Tampa lawyer and mayoral candidate Ed Turanchik wants to use public-private partnerships to create modern transportation solutions. Turanchik presented ideas during the 2018 Florida Autonomous Vehicle Summit this week.
Public-private partnerships allow governments to tap into the private sector for a variety of projects, including transportation. Traditionally, such alliances have been used to pass financial risk from the public realm onto a private company willing to take a gamble on turning a profit or taking a hit.
The Cross Bay Ferry is an example of such a partnership. HMS Ferries, which Turanchik represents, absorbs the financial risk for operating the six-month seasonal service between downtown St. Petersburg and Tampa while the funding governments, St. Pete and Tampa, and Hillsborough and Pinellas counties, can pay little for the service.
But as technology emerges, public-private partnerships can be a tool for further innovation in the public sector.
“One of the problems is that public officials don’t even know what the right question is let alone how to procure it,” Turanchik said in an interview with Florida Politics.
Simply put, local governments don’t have the bandwidth to identify and create innovative solutions to transportation problems. They’re typically limited to services that already exist like busses, trolleys, and trains.
Florida’s laws on public-private partnerships make it so private innovators and tech startups can enter the public space without compromising trade secrets. Without those laws, if a private company proposed, for example, an autonomous shuttle service, the details of that service would be subject to public record. Any competing company could gain insight into that company’s business practices and ideas.

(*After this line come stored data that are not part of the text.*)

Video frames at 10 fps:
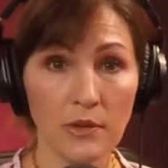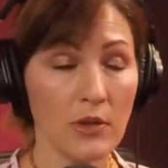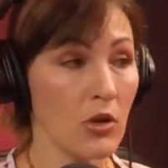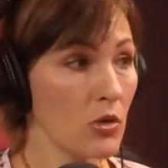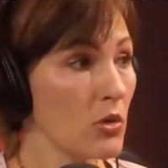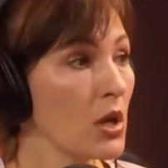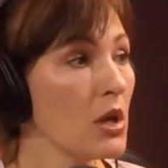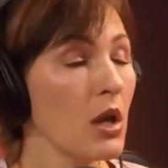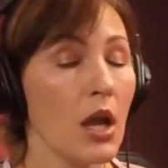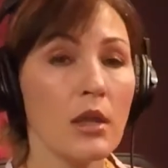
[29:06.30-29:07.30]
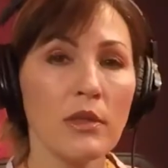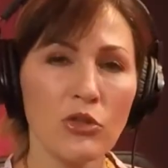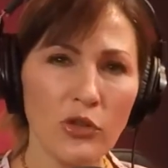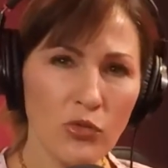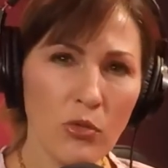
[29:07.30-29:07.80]
So,
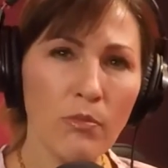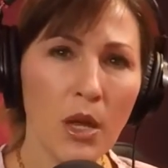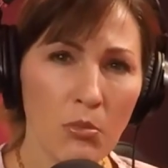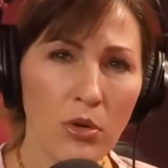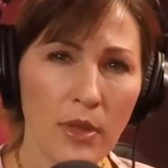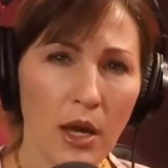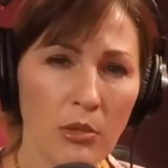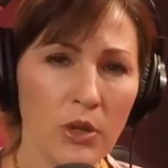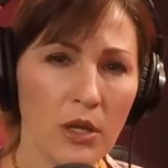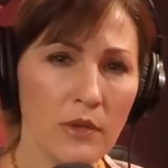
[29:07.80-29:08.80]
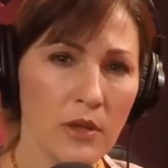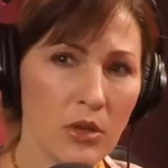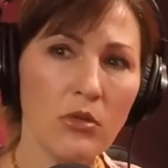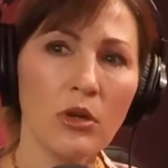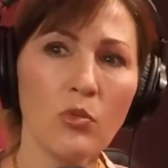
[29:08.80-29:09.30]
and just remember that, because
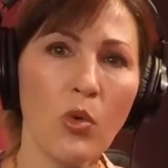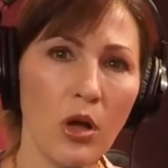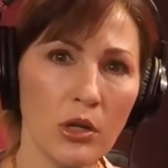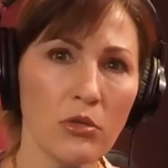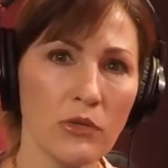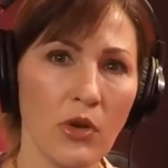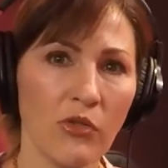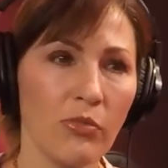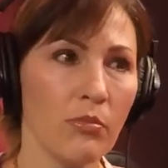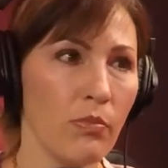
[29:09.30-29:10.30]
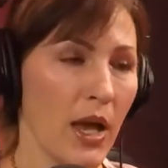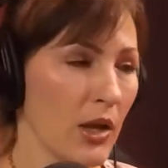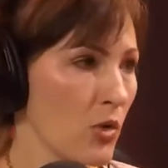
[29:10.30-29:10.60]
then you can walk yourself back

But under Florida law, a private company’s trade secrets are protected from public disclosure during which time a city or county determines whether to utilize the company’s ideas.
From there, the government could begin the procurement process to implement the service.

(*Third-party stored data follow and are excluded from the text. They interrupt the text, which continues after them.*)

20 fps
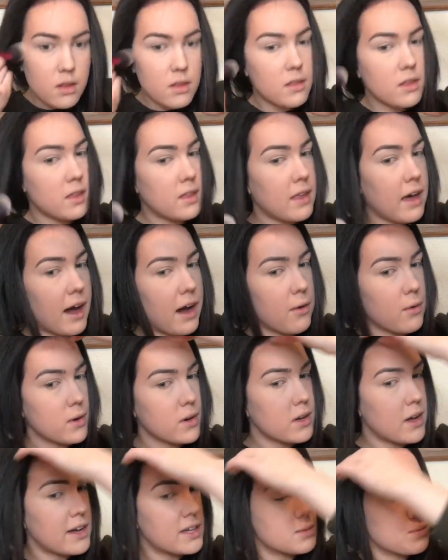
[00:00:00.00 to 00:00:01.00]
than the
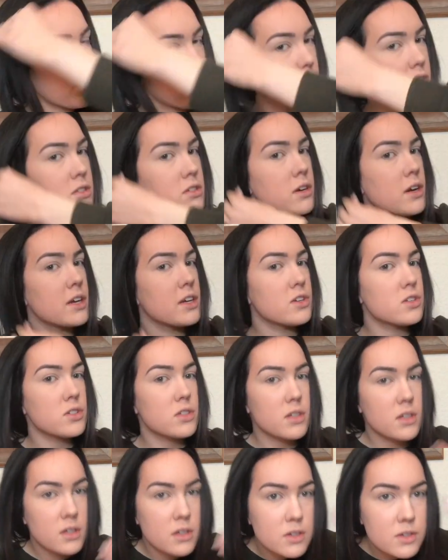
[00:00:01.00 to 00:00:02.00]
Hourglass bronzer I
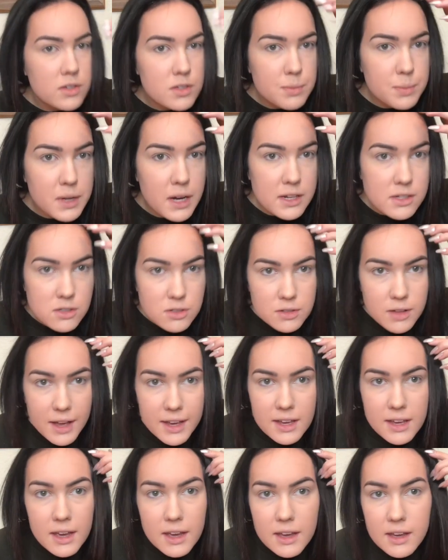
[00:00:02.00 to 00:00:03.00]
usually use, but I do
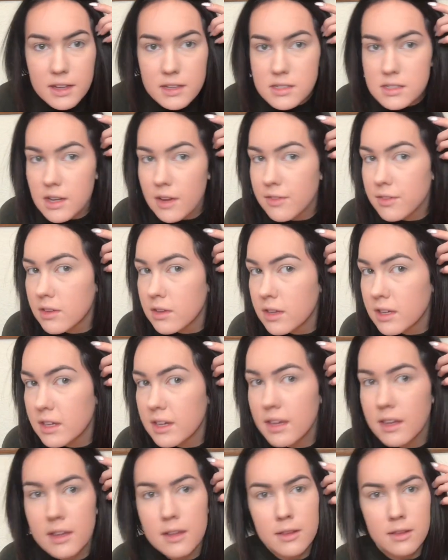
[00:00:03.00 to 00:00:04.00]
like it. It's definitely
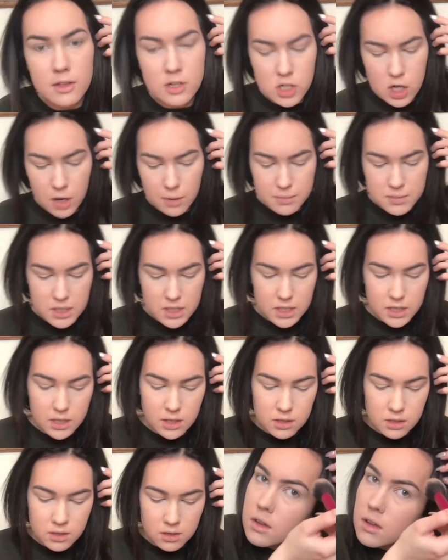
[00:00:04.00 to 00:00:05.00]
getting the job
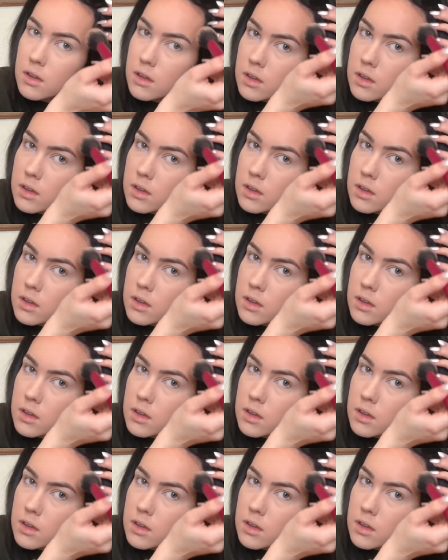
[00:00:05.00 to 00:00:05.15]
done.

“As much innovation is happening in technology, the procurement mechanisms have to catch up with it for the technology to find its way into creating 21st Century cities and 21st Century transportation systems,” Turanchik said.
While Turanchik’s presentation at the autonomous vehicle summit was given as a consulting attorney, his ideas are part of his mayoral bid. Turanchik said as Mayor, he would create an Office of Innovation and Public-Private Partnerships to bring the city up to speed with the limitless possibilities that come with tapping private sector innovation.

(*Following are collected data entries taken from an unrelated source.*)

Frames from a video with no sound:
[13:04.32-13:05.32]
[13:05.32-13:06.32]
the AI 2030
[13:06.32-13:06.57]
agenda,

Turanchik’s idea isn’t entirely new. The Pinellas Suncoast Transit Authority launched earlier this year a partnership with Uber, and that now includes Lyft to offer rides to transportation disadvantaged transit users during late night and early morning hours when public transit service is unavailable.
Expanding transit service into the middle of the night is not sustainable for the agency’s cash-strapped budget, but the Uber and Lyft partnership allows the agency to more feasibly offer subsidized rides with the private ride-sharing companies.
The Hillsborough Area Regional Transit Authority has also dabbled in public-private partnerships by leasing electric Tesla vehicles to provide circulator service in the University area and by partnering with the tech transportation company Transdev for on-demand rides for disabled paratransit users.
Hypothetically, such partnerships could be for things like downtown service to other dense work centers or the airport — services that are currently lacking but are in high demand.
“Where the three P’s particularly lend themselves is in the area where there’s innovation,” Turanchik said. “A vendor can come in and say ‘we have a better way of moving people’ and provide a protected proposal. If government wants to consider it, they can.”